A sharp increase in the internationally traded price of coal in recent years has increased the viability of domestic coal production, triggering mine re-openings and the opening of new mines within the country, increasing the potential for new entrants. However, Capital outlay in coal mining is extremely high with investment needed in expensive equipment, specialized techniques and the initial purchase of mines.

Costs in this market are high, the main outgoings being transportation and energy which have both faced increased prices in recent years. This increase in expense makes new companies less likely to enter. Stringent environmental regulations are increasingly putting pressure on the production of coal and it is becoming increasingly expensive for companies to comply with such regulations.

Coal is said to be the most environmentally damaging fossil fuel. The European Commission has introduced an Emissions Trading Scheme (ETS) restricting the amount of emissions that are allowed to be produced. However coal conversion technologies such as coal-to-liquids and coal-to-gas are expected to create new markets for coal supplies which could encourage new entrants. Overall the threat of new entrants is moderate.

Substitutes

Coal has several substitutes in the power generation market: oil, gas, nuclear fuels, etc. These can be seen as quite a strong threat with the current emphasis on utilizing more environmentally friendly fuels. Other substitutes include wind power and solar power which again are more beneficial for the environment but would involve high investment for traditional power generation companies aiming to make the transition to these substitutes.
However, the implementation of clean coal technology (CCT) strategies, such as carbon capture and storage (CCS), within coal fired power stations, may decrease the environmental impact of using coal and reduce the threat of more environmentally friendly substitutes moving forward. The threat of substitutes overall is viewed as moderate.

Rivalry

Domestic coal production is dominated by UK Coal. Increasing demand for domestically mined coal is increasing the domestic market, thus reducing rivalry between existing players. High fixed costs and the prevalence of physical assets in this market mean that exit barriers are high, increasing rivalry in the market. Overall rivalry in this market is moderate.

Market Analysis

The UK coal market has shown fluctuations in its growth rate over the past few years, although it has shown a healthy growth rate in 2008, it will continue to fluctuate over the forecast period.

The UK coal market generated total revenues of $5.4 billion in 2008, representing a compound annual growth rate (CAGR) of 10.2% for the period spanning 2004-2008.  In comparison, the French and German markets grew with CAGRs of 7.2% and 8.9%, respectively, over the same period, to reach respective values of $2.4 billion and $26.4 billion in 2008.
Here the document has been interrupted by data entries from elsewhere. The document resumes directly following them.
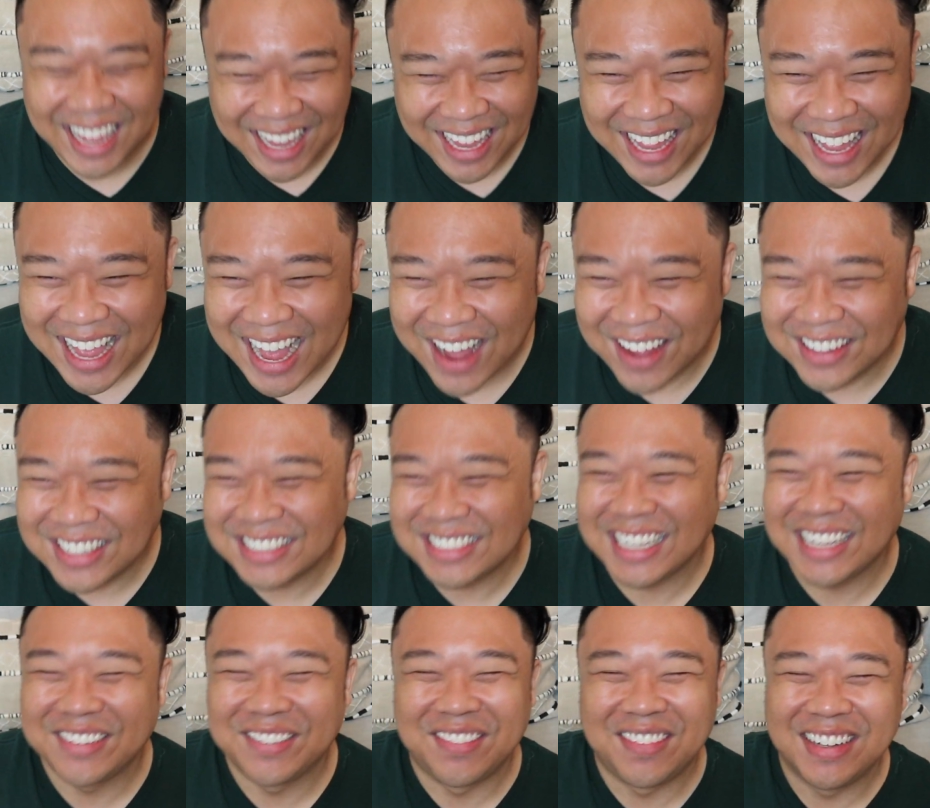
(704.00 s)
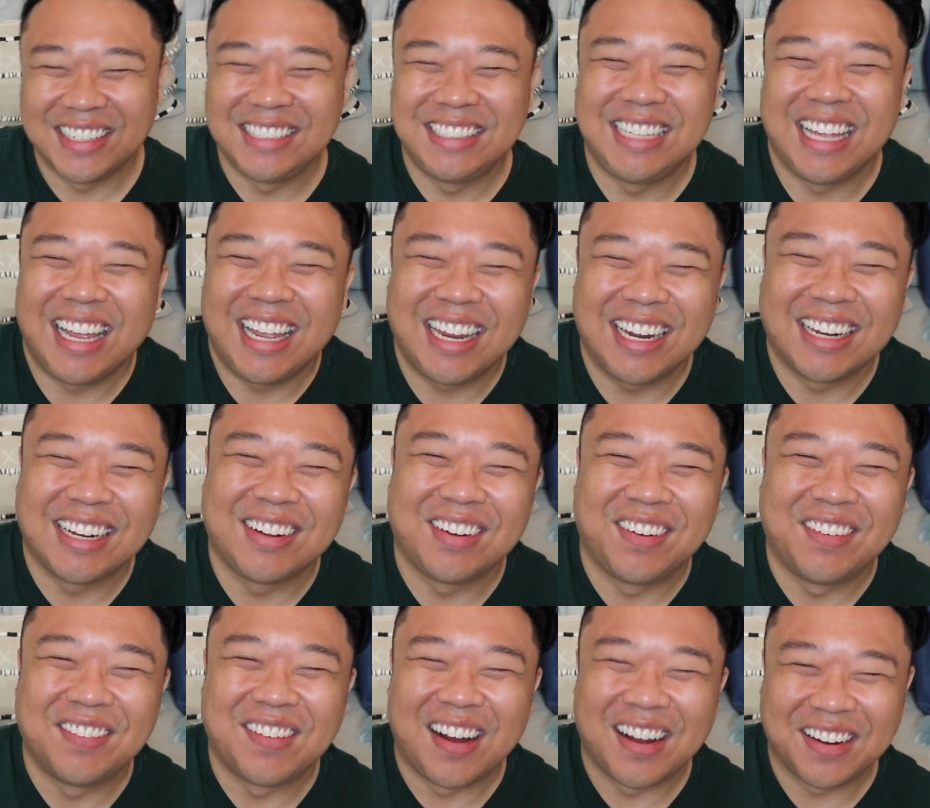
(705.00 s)
I was just like
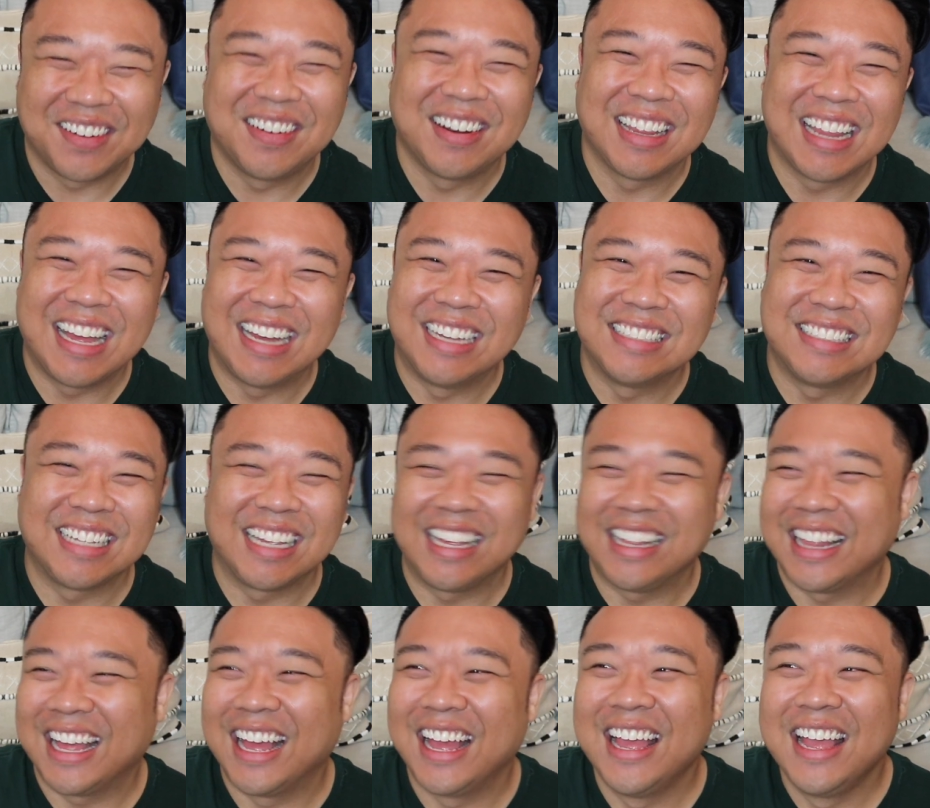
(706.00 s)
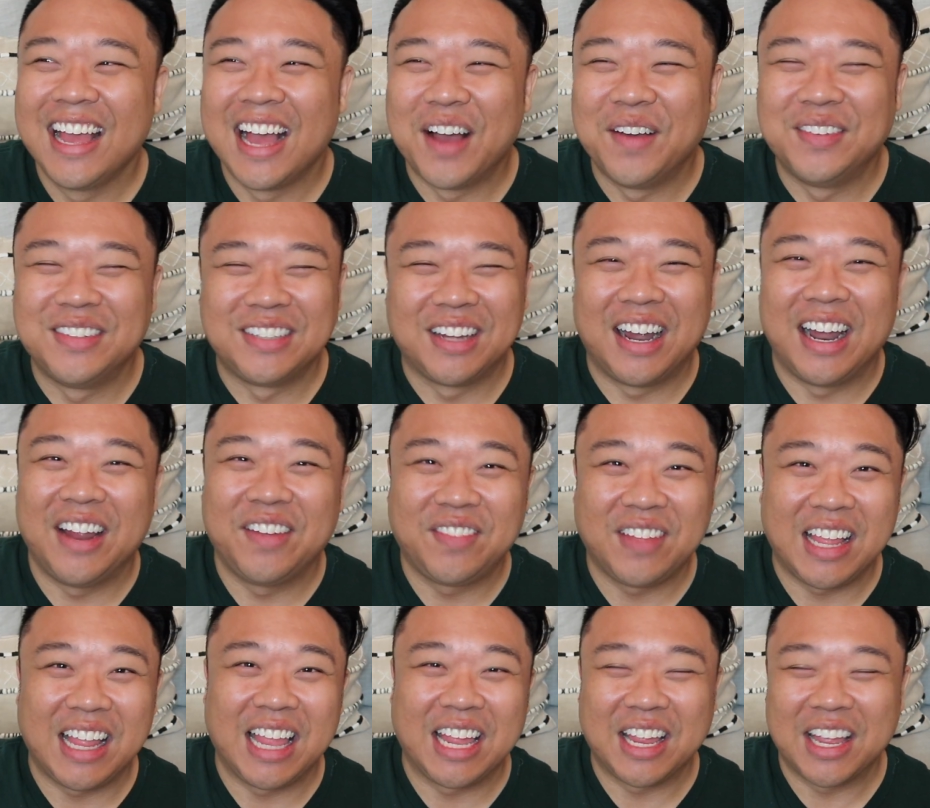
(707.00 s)
going around the house singing that. I'm sorry if
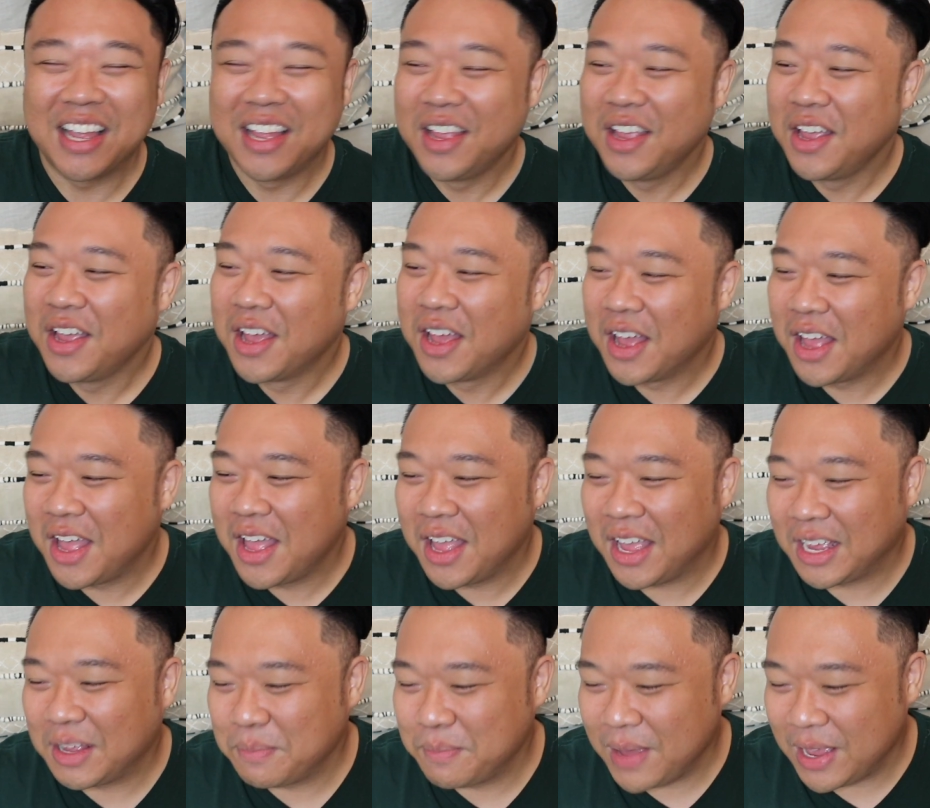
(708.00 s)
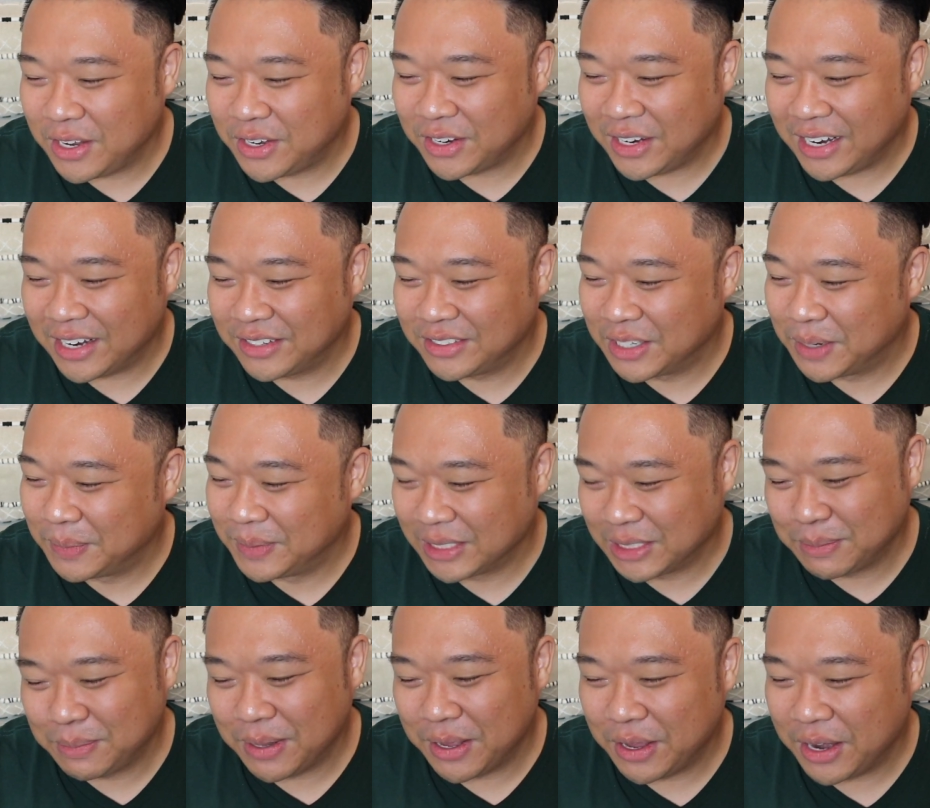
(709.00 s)
I like made your eardrums
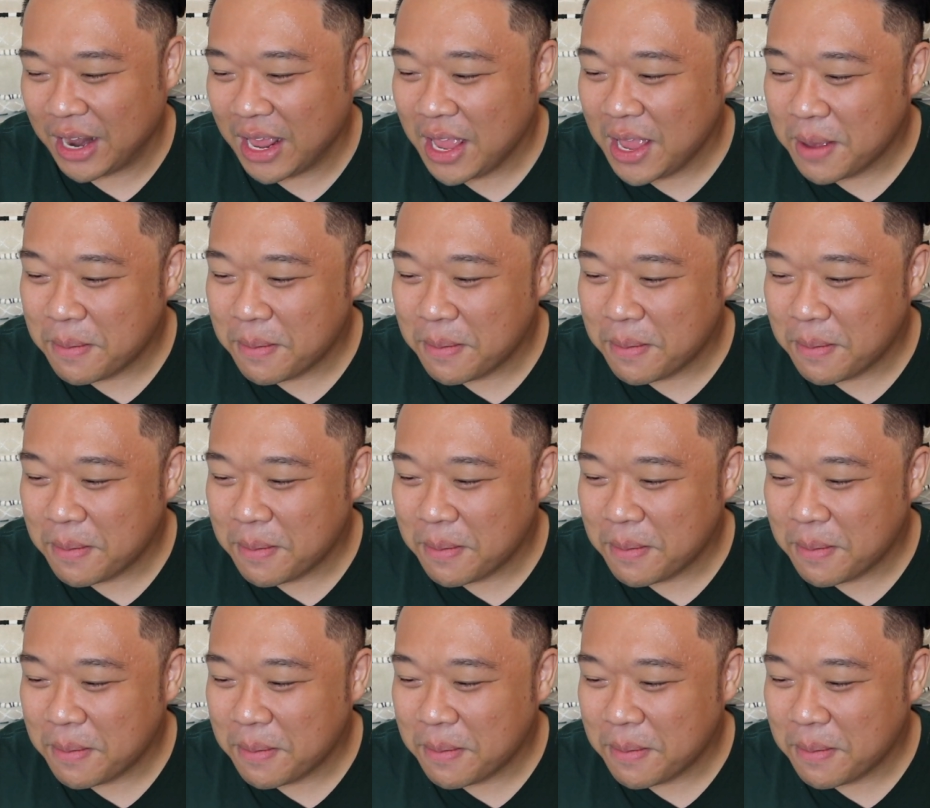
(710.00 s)
explode.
Market consumption volumes decreased with a compound annual rate of change (CARC) of -0.3% between 2004-2008, to reach a total of 66.1 million short tons in 2008. The market's volume is expected to rise to 69.1 billion short tons by the end of 2013, representing a CAGR of 0.9% for the 2008-2013 period.

The power generation segment proved the most lucrative for the UK coal market in 2008, generating total revenues of $5,262.4 million, equivalent to 96.8% of the market's overall value. In comparison, the industrial steam segment generated revenues of $173.5 million in 2008, equating to 3.2% of the market's aggregate revenues.

The performance of the market is forecast to decelerate, with an anticipated CAGR of 3.6% for the five-year period 2008-2013, which is expected to drive the market to a value of $6.5 billion by the end of 2013. Comparatively, the French and German markets will grow with CAGRs of 1.1% and 3.2%, respectively, over the same period, to reach respective values of $2.5 billion and $31 billion in 2013.